# My New Coach Gun



## Kibby (Jul 8, 2012)

Just wanted to post a pic of my latest prize, a Stevens 311A side-by-side 12-gauge. I did a full-on resto/recon/transformation to it, and you can follow the progress here:

https://www.ar15.com/forums/t_6_1/367549_Project__Bobbing_a_Side_by_Side____Complete_and_Tested___.html


----------



## bulldog (Jul 8, 2012)

Great job. I'd buy it if you ever want to sell it.


----------



## Jim (Jul 8, 2012)

Just read the whole post on AR15.com. Awesome work man!


----------



## Loggerhead Mike (Jul 8, 2012)

Nice!


----------



## Kibby (Jul 9, 2012)

I had this gun in the safe for about 3 years before I got the chance to rebuild it. I'm always looking for a new gun project. Sometimes, as I am going through the used racks at my local gunshop, I'll pick something up with the sole intent of a rebuild. This one was waiting in the wings for a a while. I think my next project (after I am done with my boat) will be an Ithaca M37, which I will parkerize this time.


----------



## sixgun86 (Jul 9, 2012)

Very nice!

Buddy has a 311. I think I'll forward this link to him :mrgreen:

He is going to see what the inside of the receiver looked like and freak.. From the outside they were in identical in condition.


----------



## Kibby (Jul 10, 2012)

sixgun86 said:


> He is going to see what the inside of the receiver looked like and freak.
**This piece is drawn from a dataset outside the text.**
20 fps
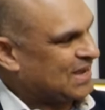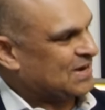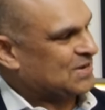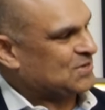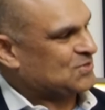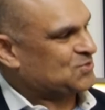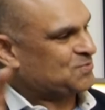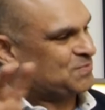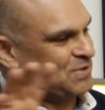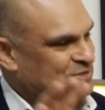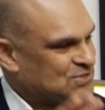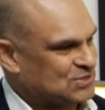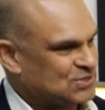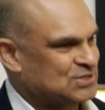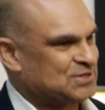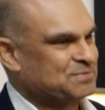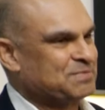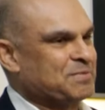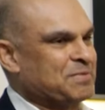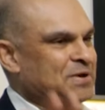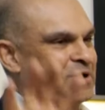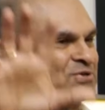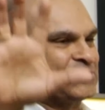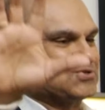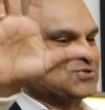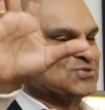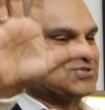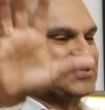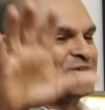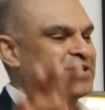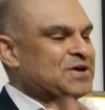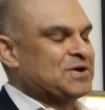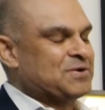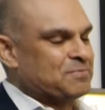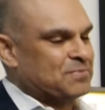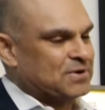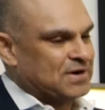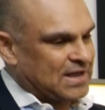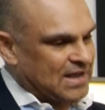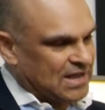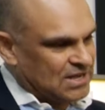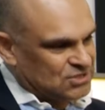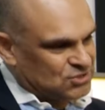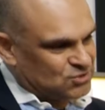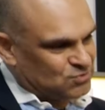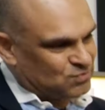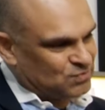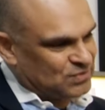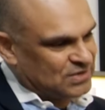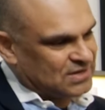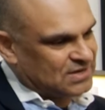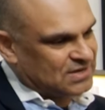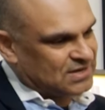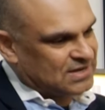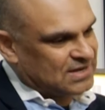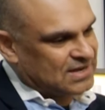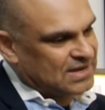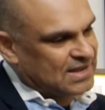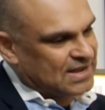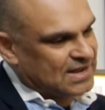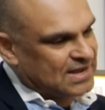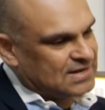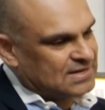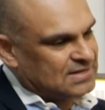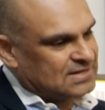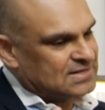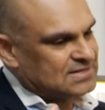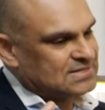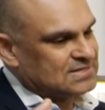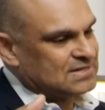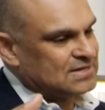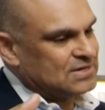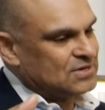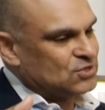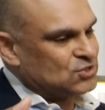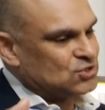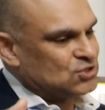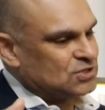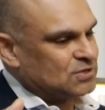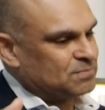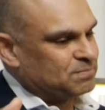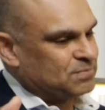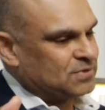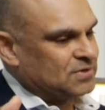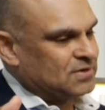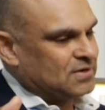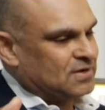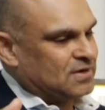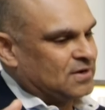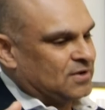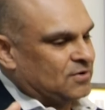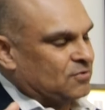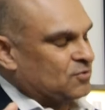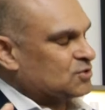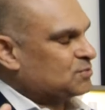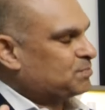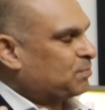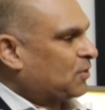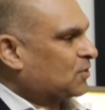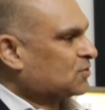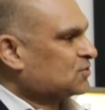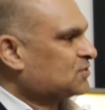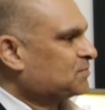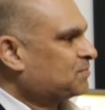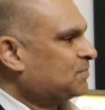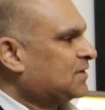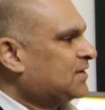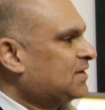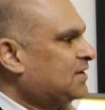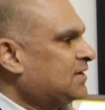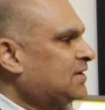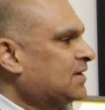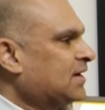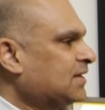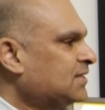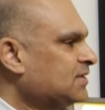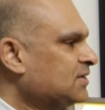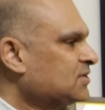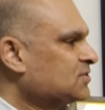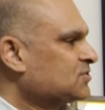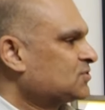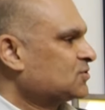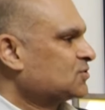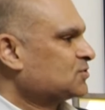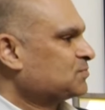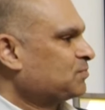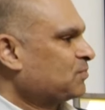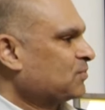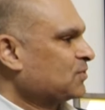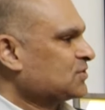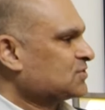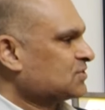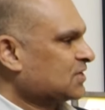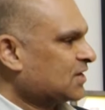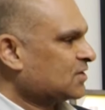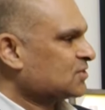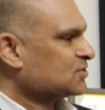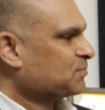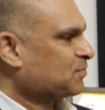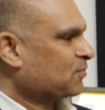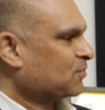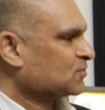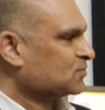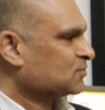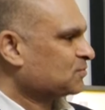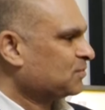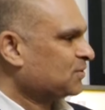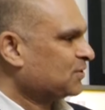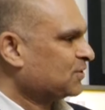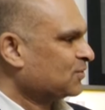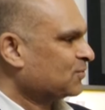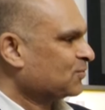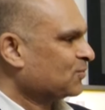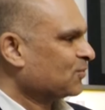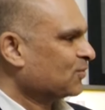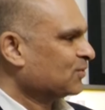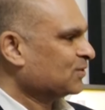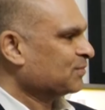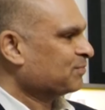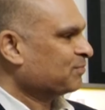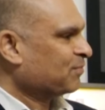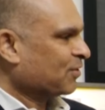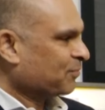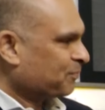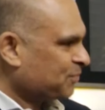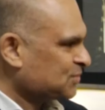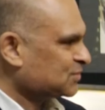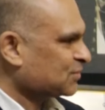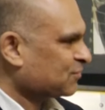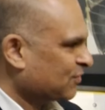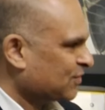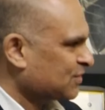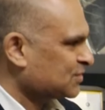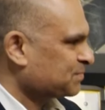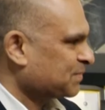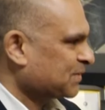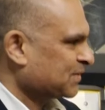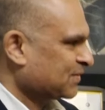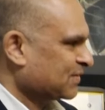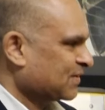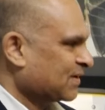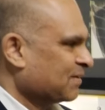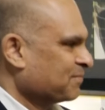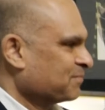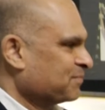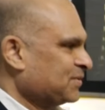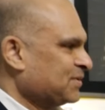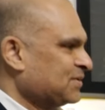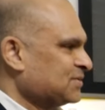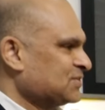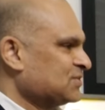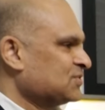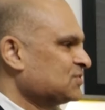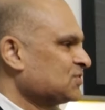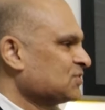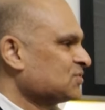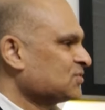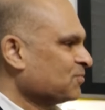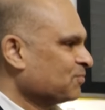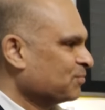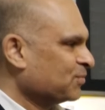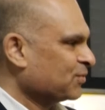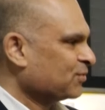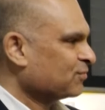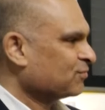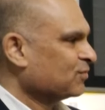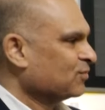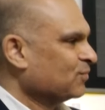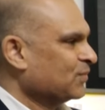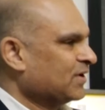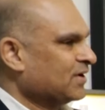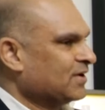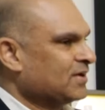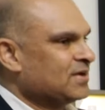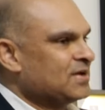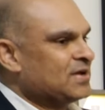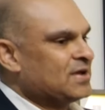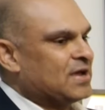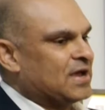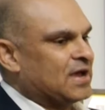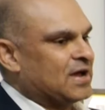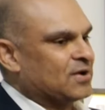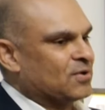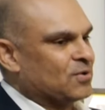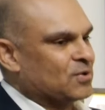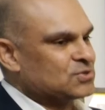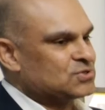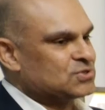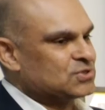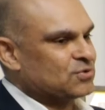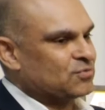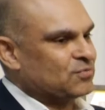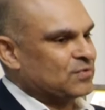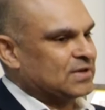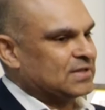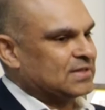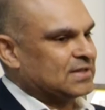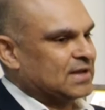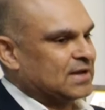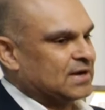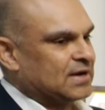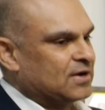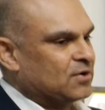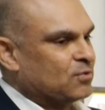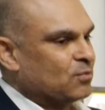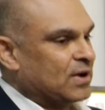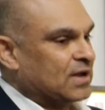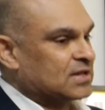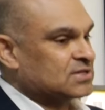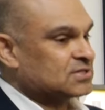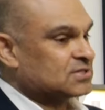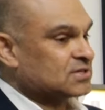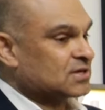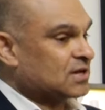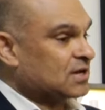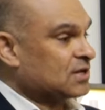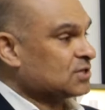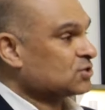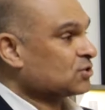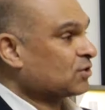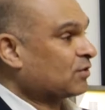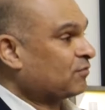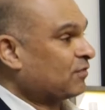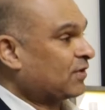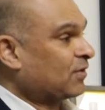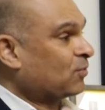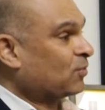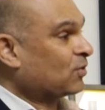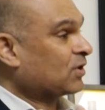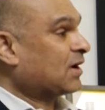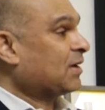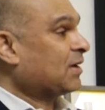and it should be assisted by managers. But as we gain this leadership responsibility, I think it's our responsibility to hold the purpose of our respective companies in such a beautiful way, and also in a way that advances the culture of our own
Indeed. I've done H&Rs, and NEF shotguns and they weren't this bad.


----------



## Kismet (Jul 10, 2012)

You did a beautiful and very professional job.

I hunt pheasants, so I have a different take on sxs preservation, but you have my congratulations on
such excellent and detailed work.


----------



## devilmutt (Jul 10, 2012)

Beautiful shotty!


----------